INSTRUCTIONS FOR THE TASK: Set down every line from the one containing "Word for word: He" through the last line of the records below, exactly as written, and leave out the pictures.

- Opening Delimiter -

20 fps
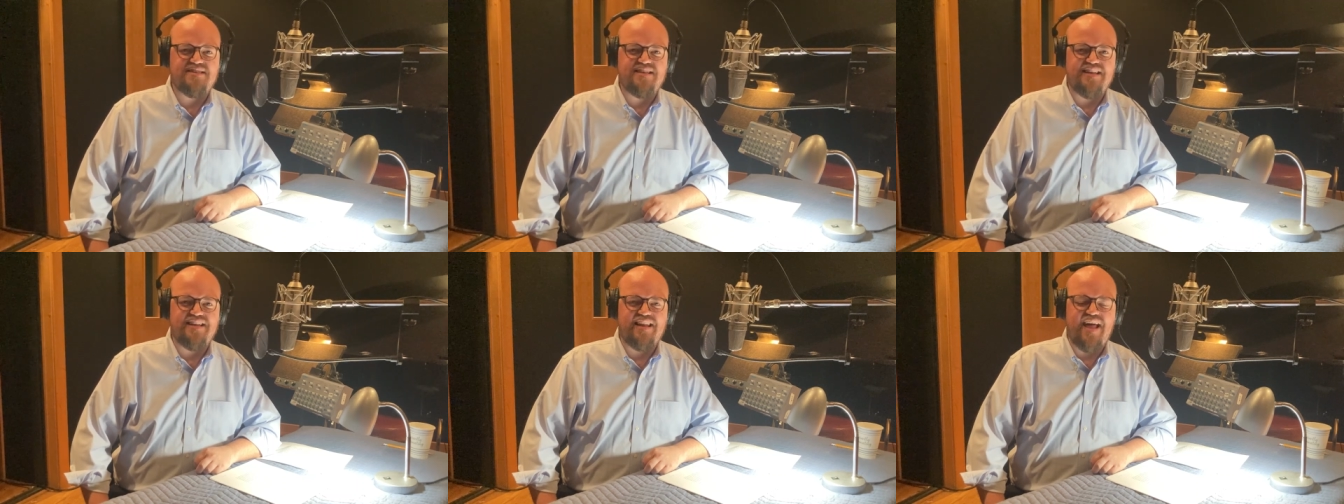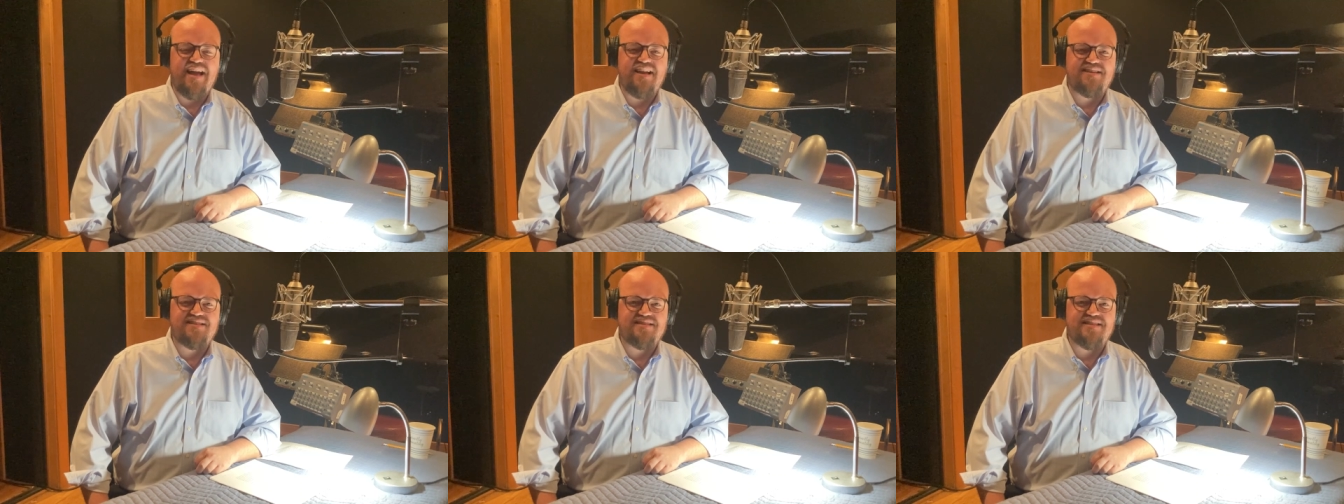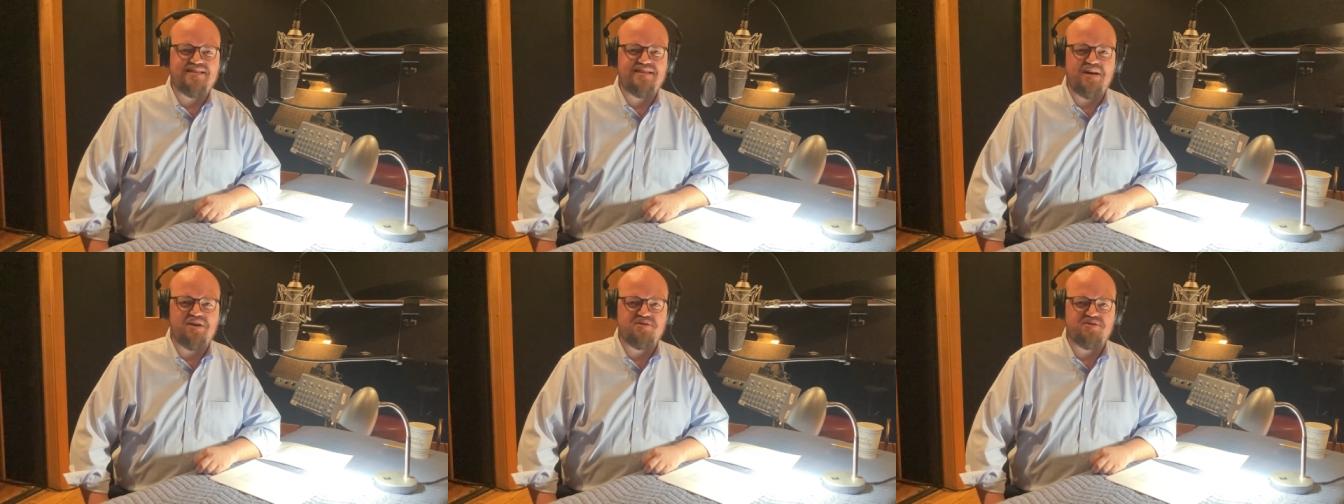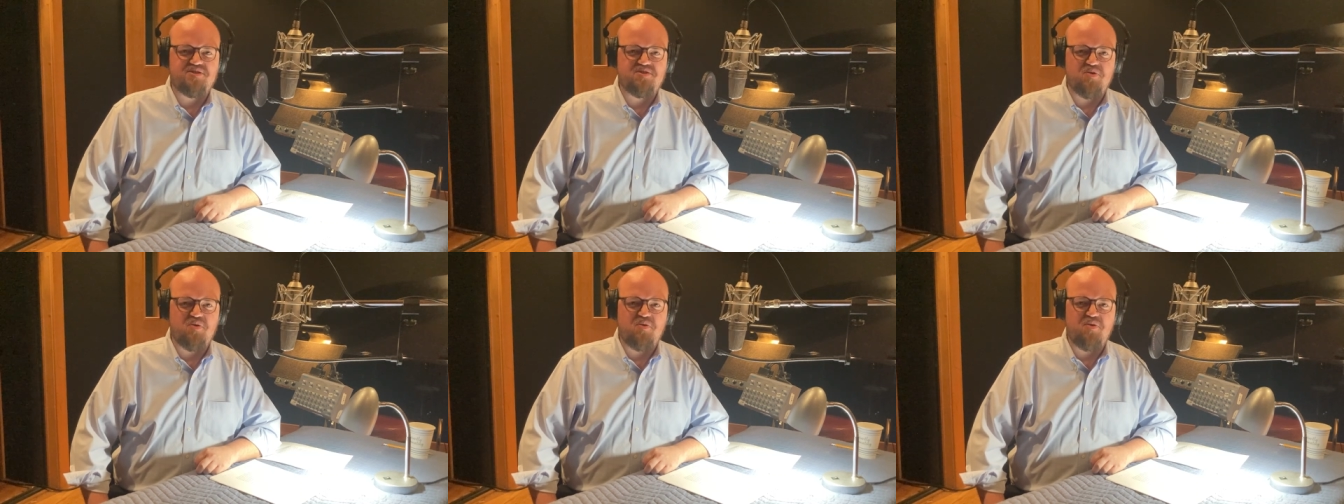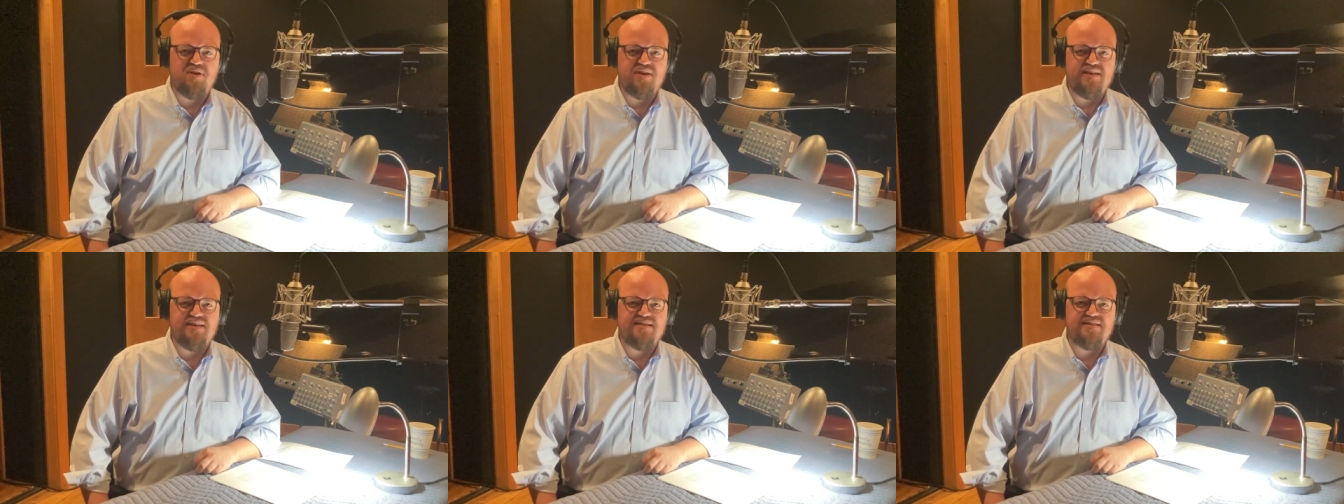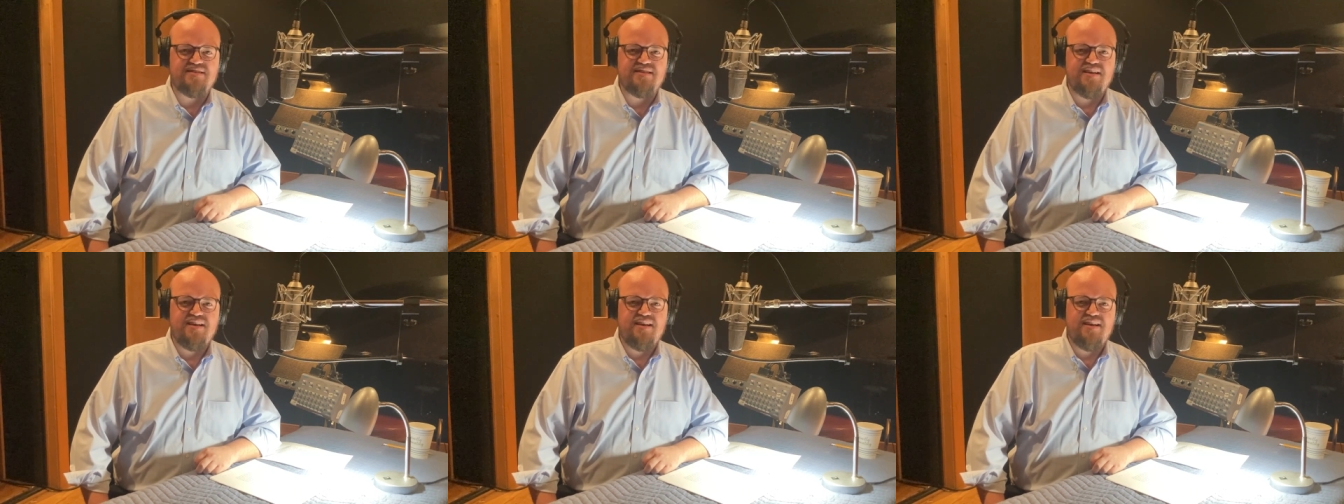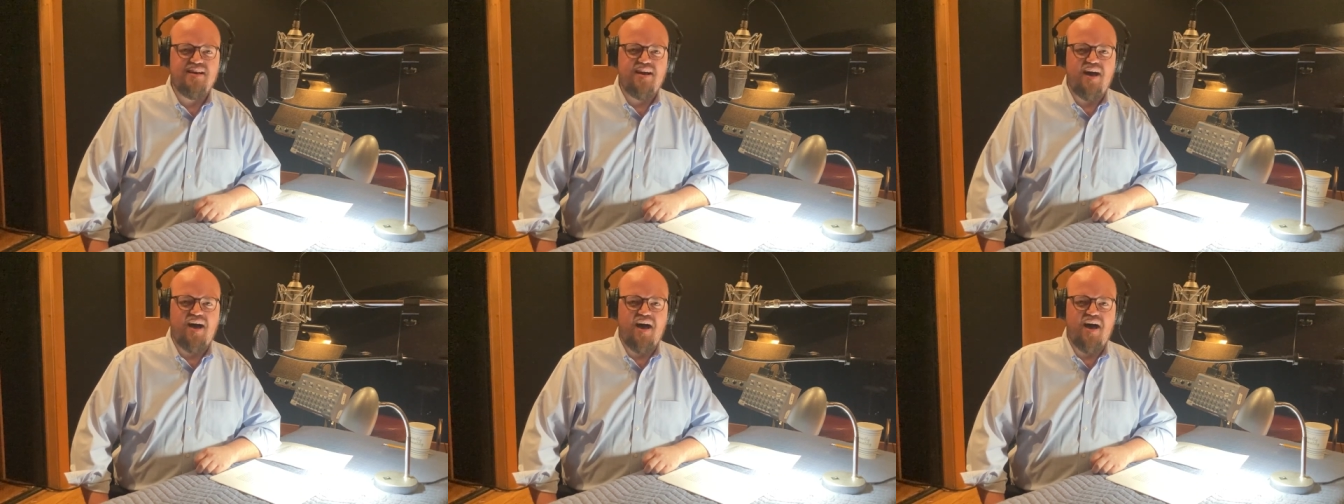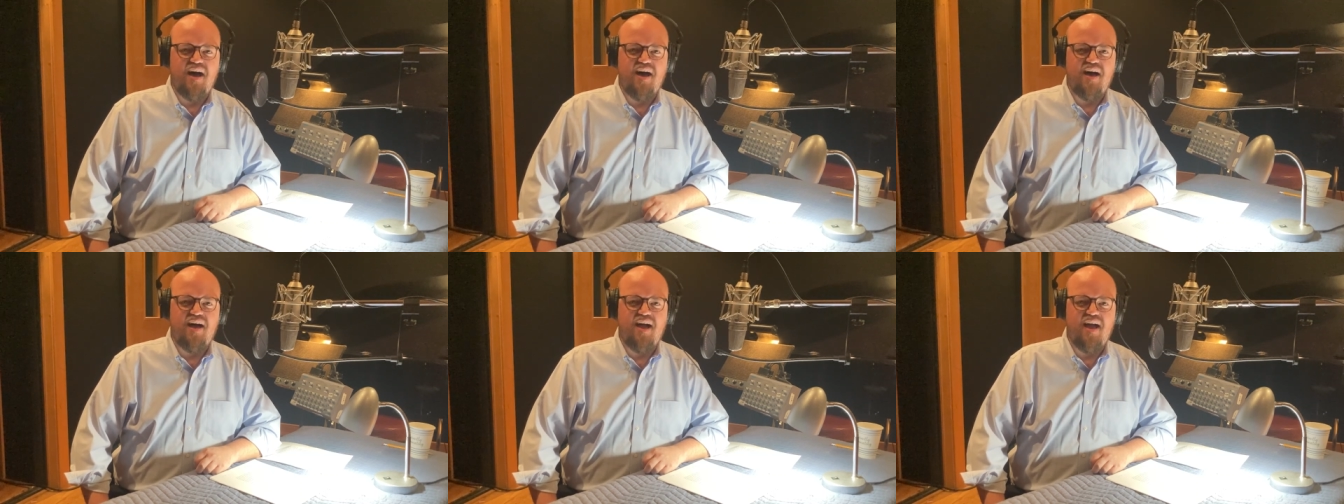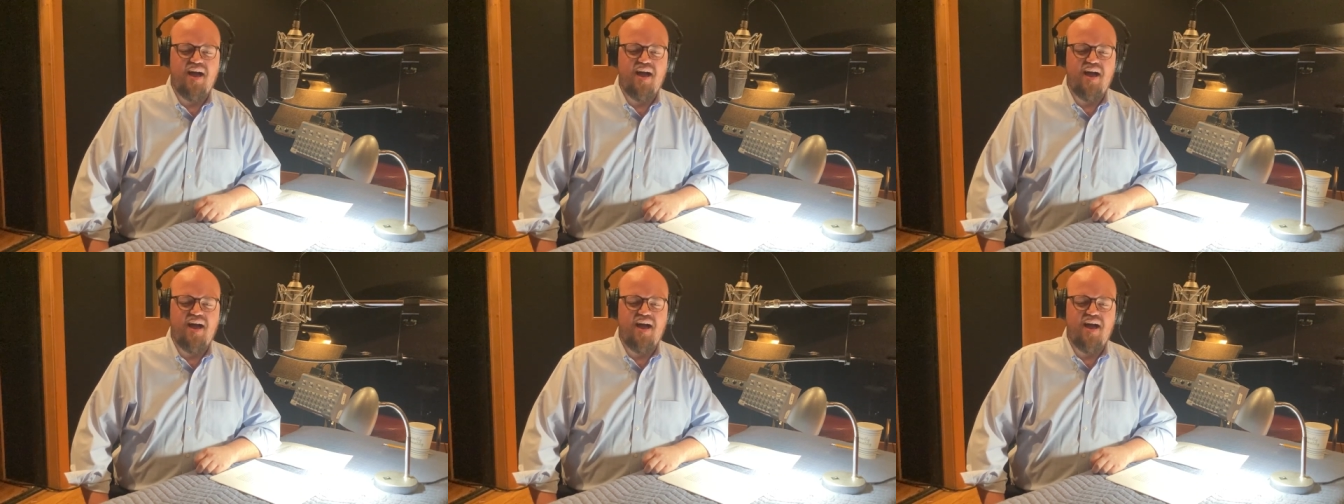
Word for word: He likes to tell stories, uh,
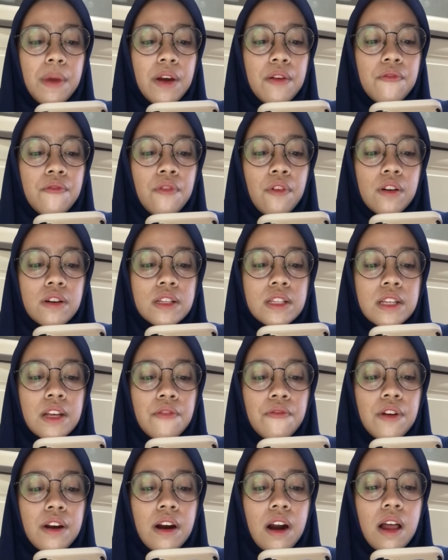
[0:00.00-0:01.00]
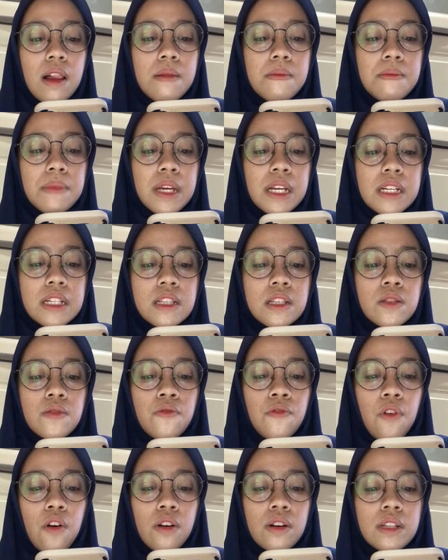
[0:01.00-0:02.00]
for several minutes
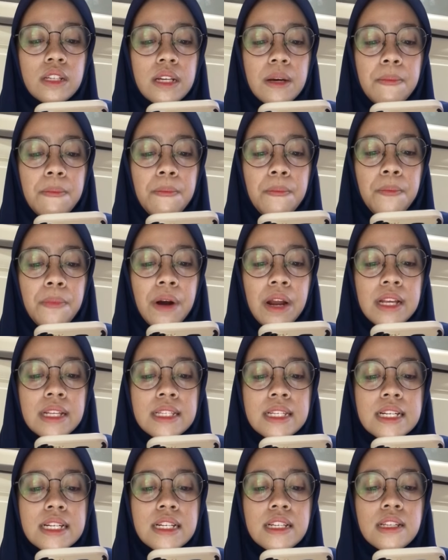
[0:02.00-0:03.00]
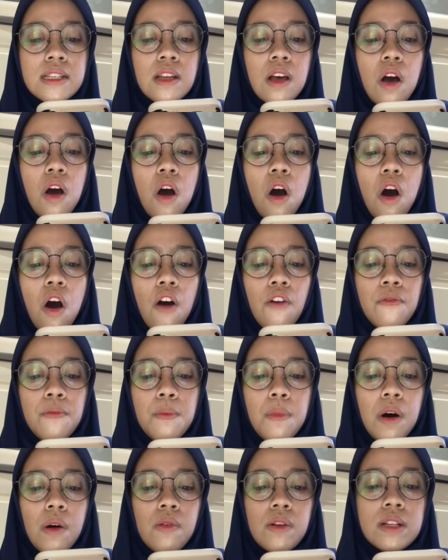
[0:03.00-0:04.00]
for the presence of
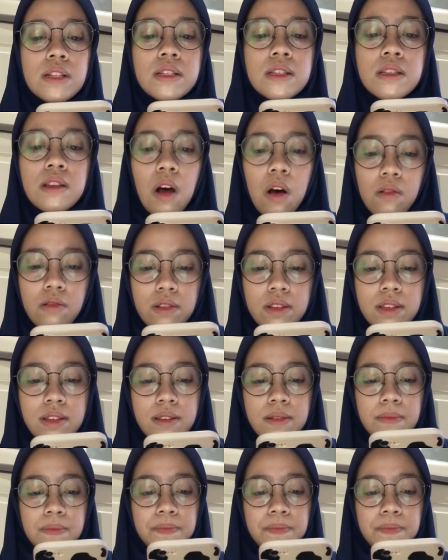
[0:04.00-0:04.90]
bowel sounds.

- Closing Delimiter -

ANSWER TO THIS EXERCISE:
Word for word: He likes to tell stories, uh,
[0:00.00-0:01.00]
[0:01.00-0:02.00]
for several minutes
[0:02.00-0:03.00]
[0:03.00-0:04.00]
for the presence of
[0:04.00-0:04.90]
bowel sounds.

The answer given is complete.